Dies läßt sich für jeden verständlich machen
ohne Mühe: Helena, weitaus schönste
Frau der Welt, erkor sich zu ihrem Mann den
tüchtigsten Helden,
der das stolze Troja von Grund auf tilgte.
Nicht der Tochter, nicht der geliebten Eltern
dachte sie, nein, Kypris verführte sie durch
innige Liebe.
Frauenherzen werden gebrochen nämlich,
unbeständig wechseln sie ihre Neigung;
hin zu Anaktoria, in die Ferne,
leitet mich Kypris.
Meines Mädchens reizendes Schreiten, ihre
klaren Augen möchte ich lieber sehen
als der Lyder Streitwagen und vor Waffen
starrendes Fußvolk.
(Übersetzung von Dietrich Ebener)
Erläuterungen:
Der Behauptet: Anspielung auf die Epen Homers.
Helena: die schönste Frau der Welt im antiken Mythos.

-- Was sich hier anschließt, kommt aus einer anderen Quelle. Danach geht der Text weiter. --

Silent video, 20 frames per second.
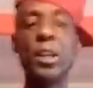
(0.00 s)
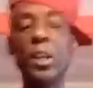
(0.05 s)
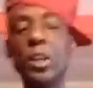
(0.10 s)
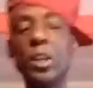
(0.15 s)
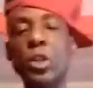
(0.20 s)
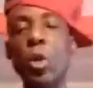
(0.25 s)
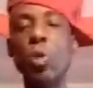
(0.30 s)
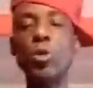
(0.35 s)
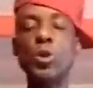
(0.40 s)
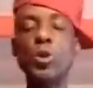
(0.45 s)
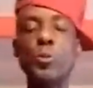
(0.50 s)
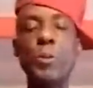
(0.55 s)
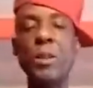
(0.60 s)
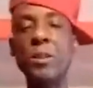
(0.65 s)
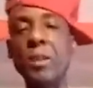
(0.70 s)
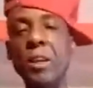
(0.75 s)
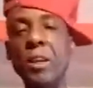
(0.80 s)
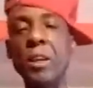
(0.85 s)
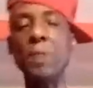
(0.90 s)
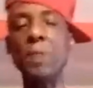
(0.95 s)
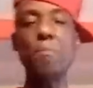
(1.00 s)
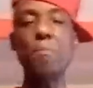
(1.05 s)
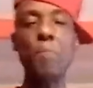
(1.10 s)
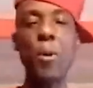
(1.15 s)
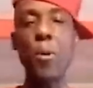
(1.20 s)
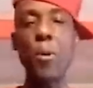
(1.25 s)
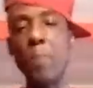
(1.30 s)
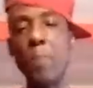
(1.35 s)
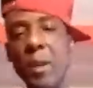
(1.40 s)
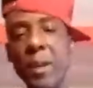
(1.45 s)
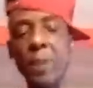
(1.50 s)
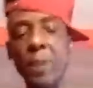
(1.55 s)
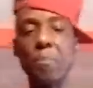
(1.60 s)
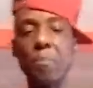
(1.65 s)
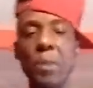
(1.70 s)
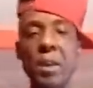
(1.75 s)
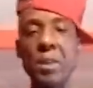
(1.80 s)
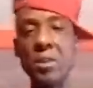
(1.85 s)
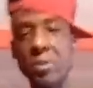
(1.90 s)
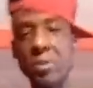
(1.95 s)
Don't spit in public
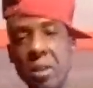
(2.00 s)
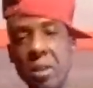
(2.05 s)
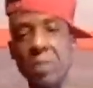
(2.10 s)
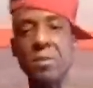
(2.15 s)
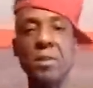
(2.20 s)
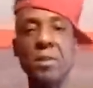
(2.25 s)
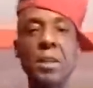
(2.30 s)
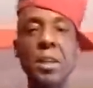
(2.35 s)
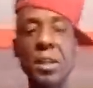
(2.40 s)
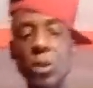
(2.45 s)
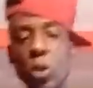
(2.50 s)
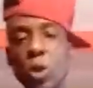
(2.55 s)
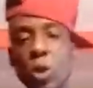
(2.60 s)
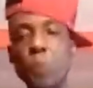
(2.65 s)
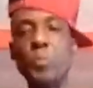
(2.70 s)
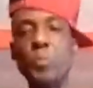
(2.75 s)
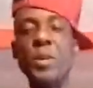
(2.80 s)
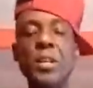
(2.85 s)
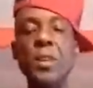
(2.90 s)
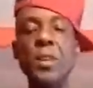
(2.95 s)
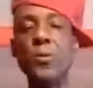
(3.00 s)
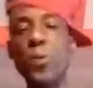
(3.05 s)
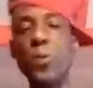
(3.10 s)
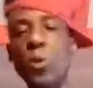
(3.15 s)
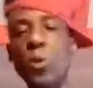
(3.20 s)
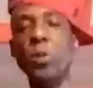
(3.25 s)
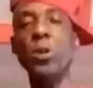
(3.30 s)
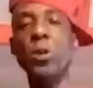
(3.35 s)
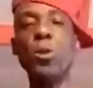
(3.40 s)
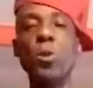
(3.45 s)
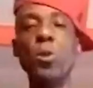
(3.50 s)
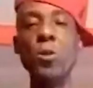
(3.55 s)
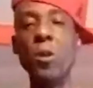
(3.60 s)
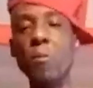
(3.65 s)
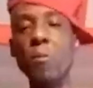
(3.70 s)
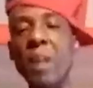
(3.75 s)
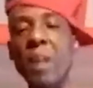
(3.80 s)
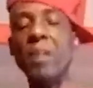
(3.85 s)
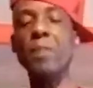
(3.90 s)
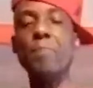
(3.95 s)
places. Just be careful go down
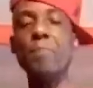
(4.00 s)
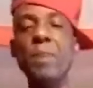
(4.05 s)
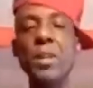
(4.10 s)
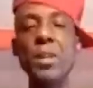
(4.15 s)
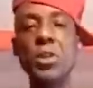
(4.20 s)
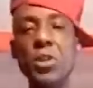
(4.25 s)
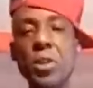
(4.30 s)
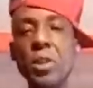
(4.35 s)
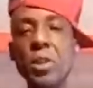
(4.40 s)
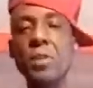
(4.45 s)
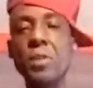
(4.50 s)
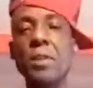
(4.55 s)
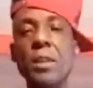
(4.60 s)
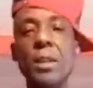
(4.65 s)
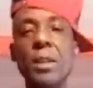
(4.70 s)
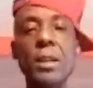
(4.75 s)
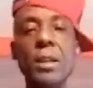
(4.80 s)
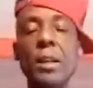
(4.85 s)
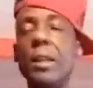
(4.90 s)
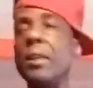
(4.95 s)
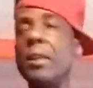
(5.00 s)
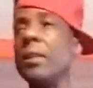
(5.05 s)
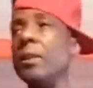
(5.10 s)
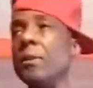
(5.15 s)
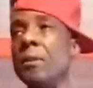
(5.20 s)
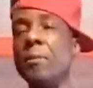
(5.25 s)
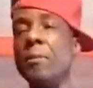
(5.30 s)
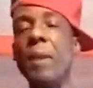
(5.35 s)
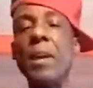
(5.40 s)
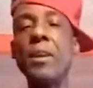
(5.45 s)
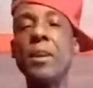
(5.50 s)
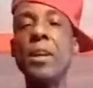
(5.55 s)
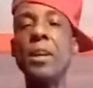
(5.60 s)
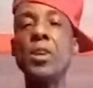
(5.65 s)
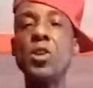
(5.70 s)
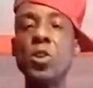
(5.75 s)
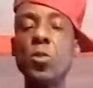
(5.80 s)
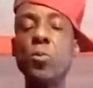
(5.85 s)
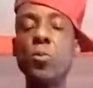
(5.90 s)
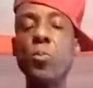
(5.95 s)
by the beaches. You might catch
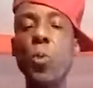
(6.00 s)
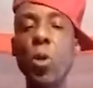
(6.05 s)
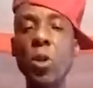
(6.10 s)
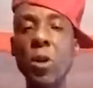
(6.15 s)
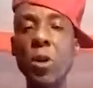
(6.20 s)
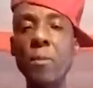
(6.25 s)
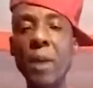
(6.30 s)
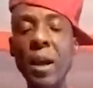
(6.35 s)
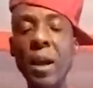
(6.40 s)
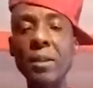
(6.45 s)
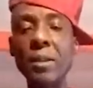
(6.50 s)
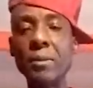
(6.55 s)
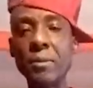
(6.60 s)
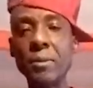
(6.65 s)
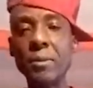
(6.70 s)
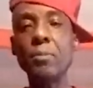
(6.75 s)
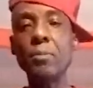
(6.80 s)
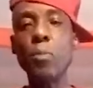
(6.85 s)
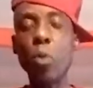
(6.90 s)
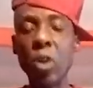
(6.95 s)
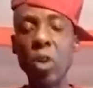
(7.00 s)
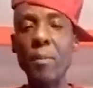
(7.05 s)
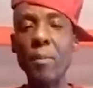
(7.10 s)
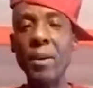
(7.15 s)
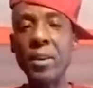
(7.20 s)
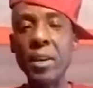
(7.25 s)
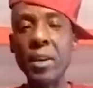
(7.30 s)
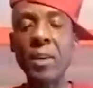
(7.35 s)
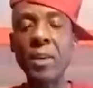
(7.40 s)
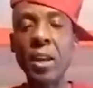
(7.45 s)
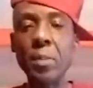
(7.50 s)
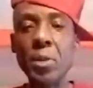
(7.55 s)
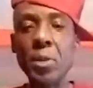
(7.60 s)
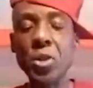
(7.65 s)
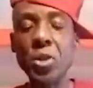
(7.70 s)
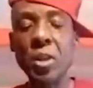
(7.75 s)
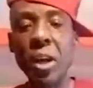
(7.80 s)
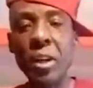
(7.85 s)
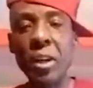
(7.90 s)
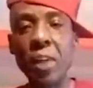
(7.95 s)
pull on my, pull on my, Then time
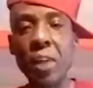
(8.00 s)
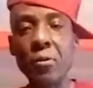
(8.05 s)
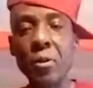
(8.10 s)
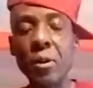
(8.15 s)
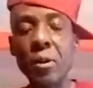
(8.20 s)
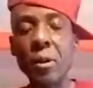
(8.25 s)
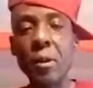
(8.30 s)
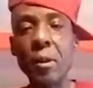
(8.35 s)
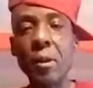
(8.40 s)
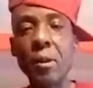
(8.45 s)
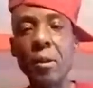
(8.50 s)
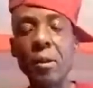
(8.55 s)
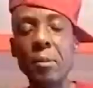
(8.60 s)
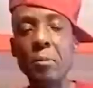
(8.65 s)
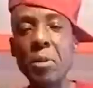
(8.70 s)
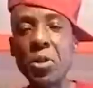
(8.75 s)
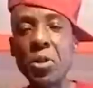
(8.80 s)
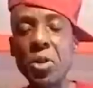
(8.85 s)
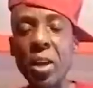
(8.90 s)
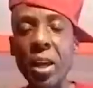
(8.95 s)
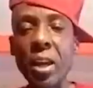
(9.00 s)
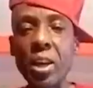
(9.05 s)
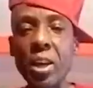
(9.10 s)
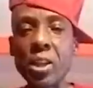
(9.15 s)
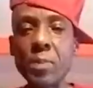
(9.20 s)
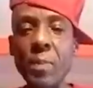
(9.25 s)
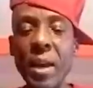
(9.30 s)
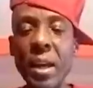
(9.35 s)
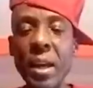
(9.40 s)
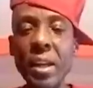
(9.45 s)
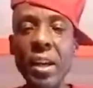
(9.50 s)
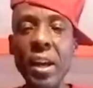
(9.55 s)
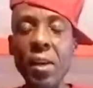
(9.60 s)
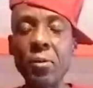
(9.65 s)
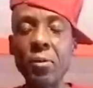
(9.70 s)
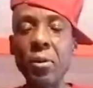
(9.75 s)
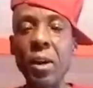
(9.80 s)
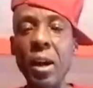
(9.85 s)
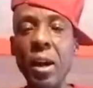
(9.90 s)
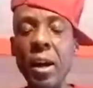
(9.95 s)
Michigan have Michigan have smile, you
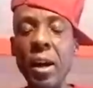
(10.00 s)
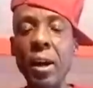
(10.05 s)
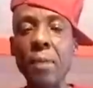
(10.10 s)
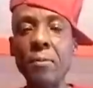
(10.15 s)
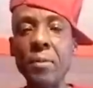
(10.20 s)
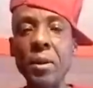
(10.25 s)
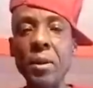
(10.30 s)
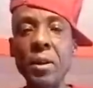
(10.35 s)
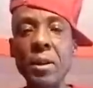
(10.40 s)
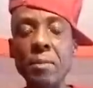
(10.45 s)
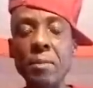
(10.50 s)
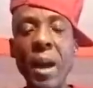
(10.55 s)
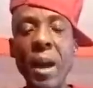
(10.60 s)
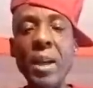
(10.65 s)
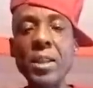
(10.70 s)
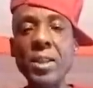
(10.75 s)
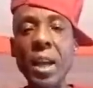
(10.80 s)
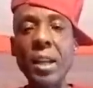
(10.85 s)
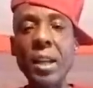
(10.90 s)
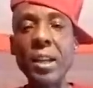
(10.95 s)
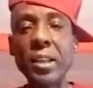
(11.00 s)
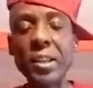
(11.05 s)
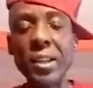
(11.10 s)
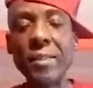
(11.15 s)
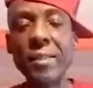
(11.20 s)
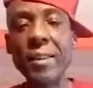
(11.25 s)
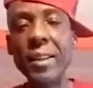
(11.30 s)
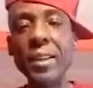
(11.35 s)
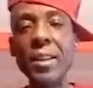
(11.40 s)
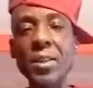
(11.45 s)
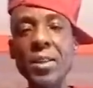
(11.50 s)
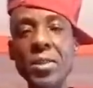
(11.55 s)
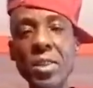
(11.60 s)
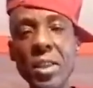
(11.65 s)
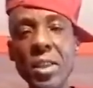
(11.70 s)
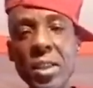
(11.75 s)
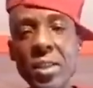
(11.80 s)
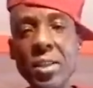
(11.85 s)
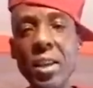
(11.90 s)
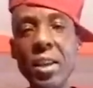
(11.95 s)
have um mind diseases.
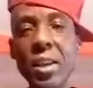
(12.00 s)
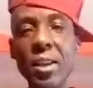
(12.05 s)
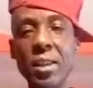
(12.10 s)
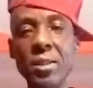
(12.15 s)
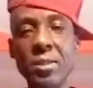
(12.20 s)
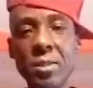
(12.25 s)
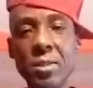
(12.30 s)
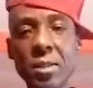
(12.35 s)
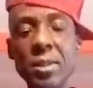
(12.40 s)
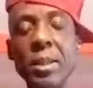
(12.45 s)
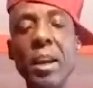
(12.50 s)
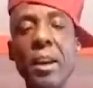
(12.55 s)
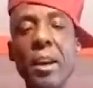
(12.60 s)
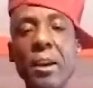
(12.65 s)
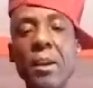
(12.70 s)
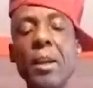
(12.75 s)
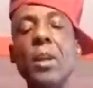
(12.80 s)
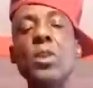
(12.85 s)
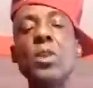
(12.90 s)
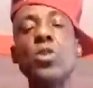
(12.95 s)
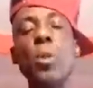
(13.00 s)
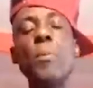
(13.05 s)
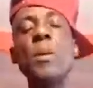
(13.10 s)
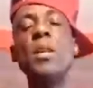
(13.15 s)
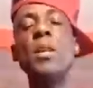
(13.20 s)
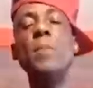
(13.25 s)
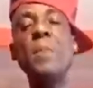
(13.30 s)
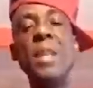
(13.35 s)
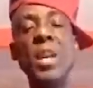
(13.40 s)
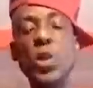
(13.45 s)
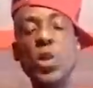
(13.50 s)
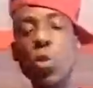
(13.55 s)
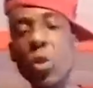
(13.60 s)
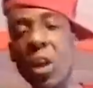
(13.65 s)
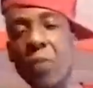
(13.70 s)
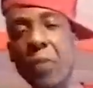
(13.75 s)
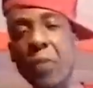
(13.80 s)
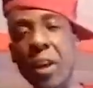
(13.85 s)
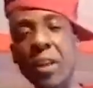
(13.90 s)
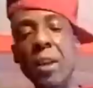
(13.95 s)
diseases. Yeah. So maybe be that wanna
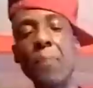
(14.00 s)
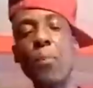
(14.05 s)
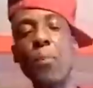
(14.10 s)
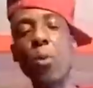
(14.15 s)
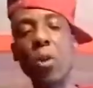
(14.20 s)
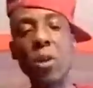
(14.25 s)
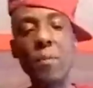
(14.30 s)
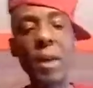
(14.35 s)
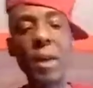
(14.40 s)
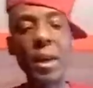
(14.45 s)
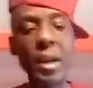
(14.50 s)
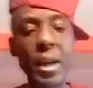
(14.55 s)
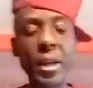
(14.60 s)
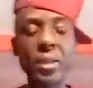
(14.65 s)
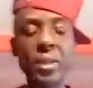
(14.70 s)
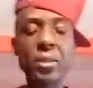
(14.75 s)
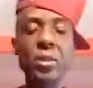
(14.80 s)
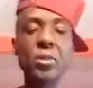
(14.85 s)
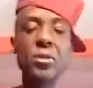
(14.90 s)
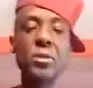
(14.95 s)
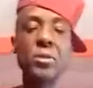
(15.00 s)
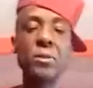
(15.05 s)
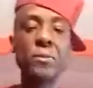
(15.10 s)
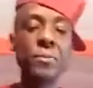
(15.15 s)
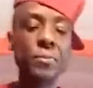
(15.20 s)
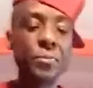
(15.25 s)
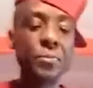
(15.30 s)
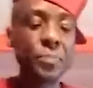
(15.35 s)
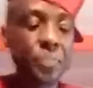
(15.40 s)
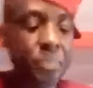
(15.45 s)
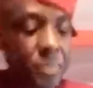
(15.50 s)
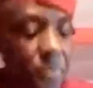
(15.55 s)
fight them pull on my lighties. Mm-hmm.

Ihr Raub ist die Ursache für den trojanischen Krieg, den Homer in der Ilias und der Odyssee besingt.
Anaktoria: Mädchen aus Sapphos Kreis.
Kypris: anderer Name für Aphrodite, die griech. Göttin der Schönheit und Liebe (aus Zypern stammend).der Lyder: antikes Volk im Westen Kleinasiens.